EFSA to assess BSE risk posed by the use of ruminant collagen and gelatine in feed for pigs and poultry

By Jane Byrne

- Last updated on GMT

© GettyImages
© GettyImages
The European Commission has asked the European Food Safety Authority (EFSA) to assess the Bovine Spongiform Encephalopathy (BSE) risk from allowing collagen and gelatine derived from ruminants to be fed to non-ruminant farmed animals in the EU.

EFSA’s Scientific Panel on Biological Hazards (BIOHAZ panel) has agreed to carry out the risk assessment. The EU risk assessor’s scientific opinion on the issue is due at the end of September 2020.

Currently, foodstuffs containing non-ruminant collagen and/or gelatine, which are no longer intended for human consumption but do not pose any public or animal health risk, are permitted for feeding to farmed animals in the EU. Foodstuffs containing ruminant collagen and/or gelatine - from both hides and skins and bones - are still banned, except in the case of food for pets and fur animals.

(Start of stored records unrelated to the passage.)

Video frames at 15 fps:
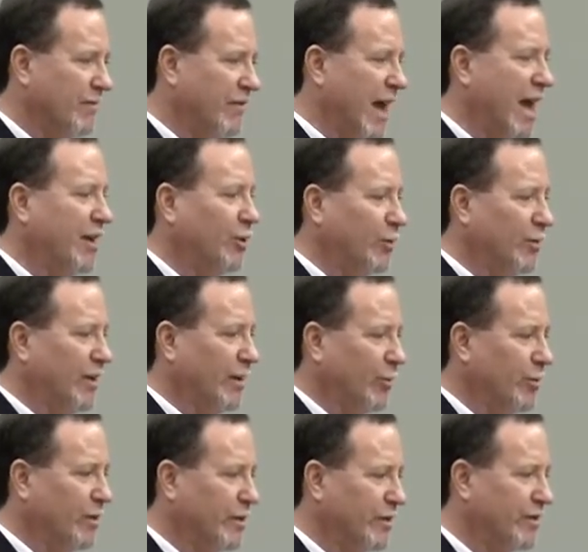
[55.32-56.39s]
value
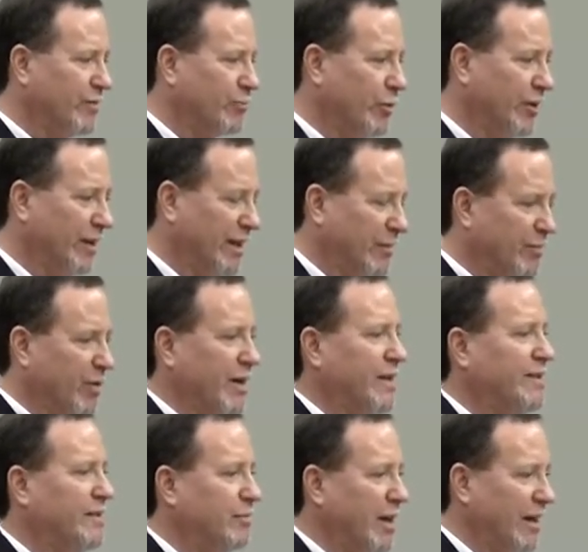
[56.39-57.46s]
that was really
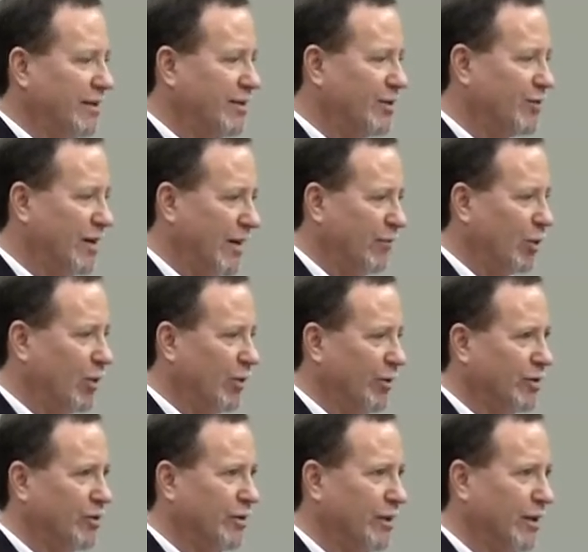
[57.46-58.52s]
embraced by the Survival
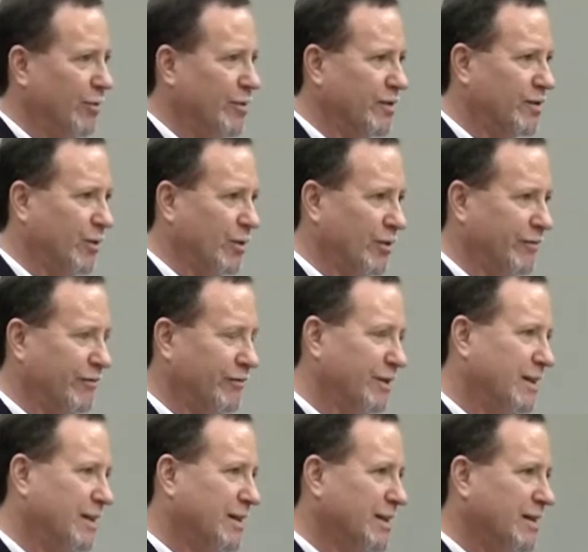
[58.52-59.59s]
Coalition. There was sort of
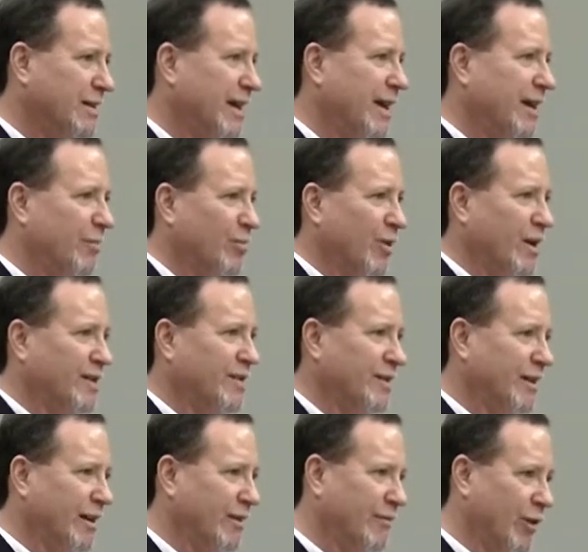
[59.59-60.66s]
an
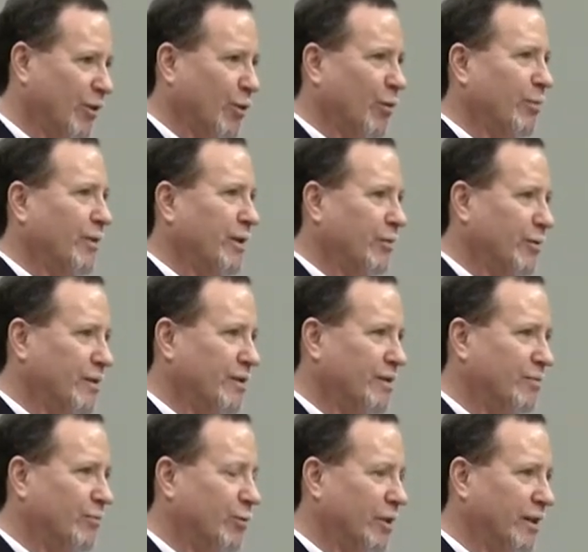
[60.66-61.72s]
embracing of a group that
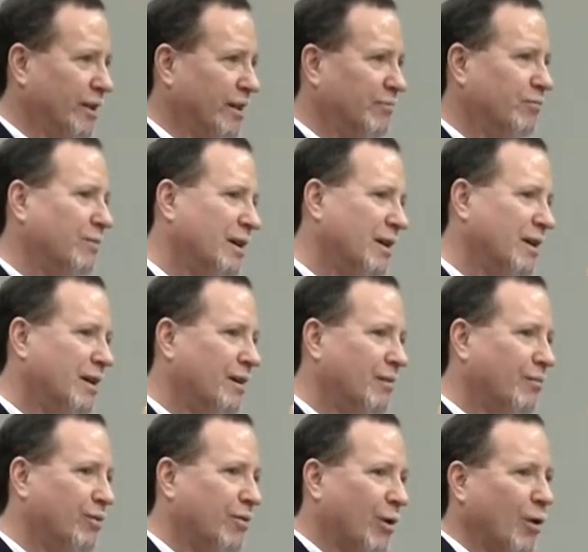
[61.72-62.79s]
was really
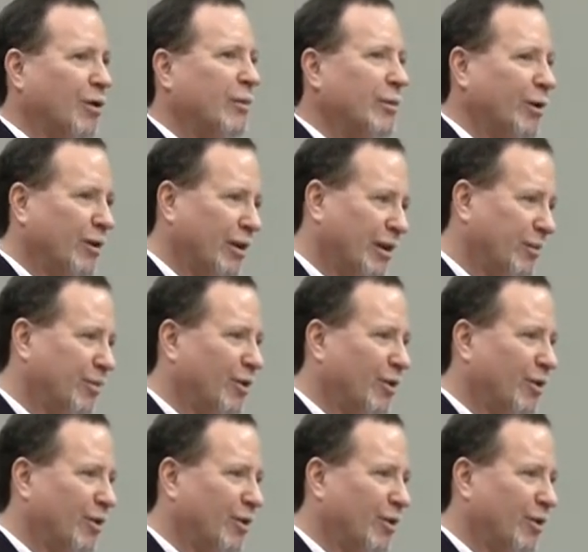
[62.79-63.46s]
pro-community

Only hydrolyzed proteins obtained from hides and skins of ruminant origin are authorized to be used in feed in the EU.

An estimated 100,000 tons of foodstuffs containing ruminant collagen and/or gelatine currently go for disposal and are thus underused within the EU, said the Commission in its letter to EFSA seeking the risk evaluation. 

feed ban eu tse
EU feed ban update May 2019

Industry, it said, is asking for the lifting of the current feed ban on edible ruminant collagen/gelatine (including those obtained from bones other than specified risk materials as defined in Article 3(l) (g) of Regulation (EC) No 999/2001) for non-ruminant farmed animals.

Commenting on the development, Arnaud Bouxin, deputy secretary general, FEFAC, told us:

“A lifting of the ban on the use of collagen and gelatin from ruminants in feed for non-ruminant farmed animals would mean [industry] being able to use more former foodstuffs containing these ingredients, thus avoiding [such material being] discarded as waste. But, of course, guarantees of safety are essential. We welcome the decision of the EU Commission to ask EFSA to perform a risk assessment.”

Background

The risk assessment request was made in the context of the Commission’s Communication to the European Parliament and the Council known as the TSE Road Map 2, a strategy paper on Transmissible Spongiform Encephalopathies (TSEs) for 2010-2015, which was adopted in July 2010. It outlines areas where future possible changes to EU legislation on TSEs could be made, with plans to review the existing feed ban rules laid down in EU legislation.

The ultimate purpose of the feed ban was to prevent the recycling of the BSE agent in cattle in the feed chain, and the subsequent risk of transmission to humans causing Variant Creutzfeldt-Jacob Disease (vCJD). 

Therefore, the control system laid down in Annex IV to Regulation (EC) No 999/2001 was created to minimize presence of prions in feedstuffs and, ultimately, food. In addition, Regulation (EC) No 1069/2009 and its Implementing Regulation (EU) No 142/2011​ laid down the conditions for the production of gelatine and collagen for its use in feed.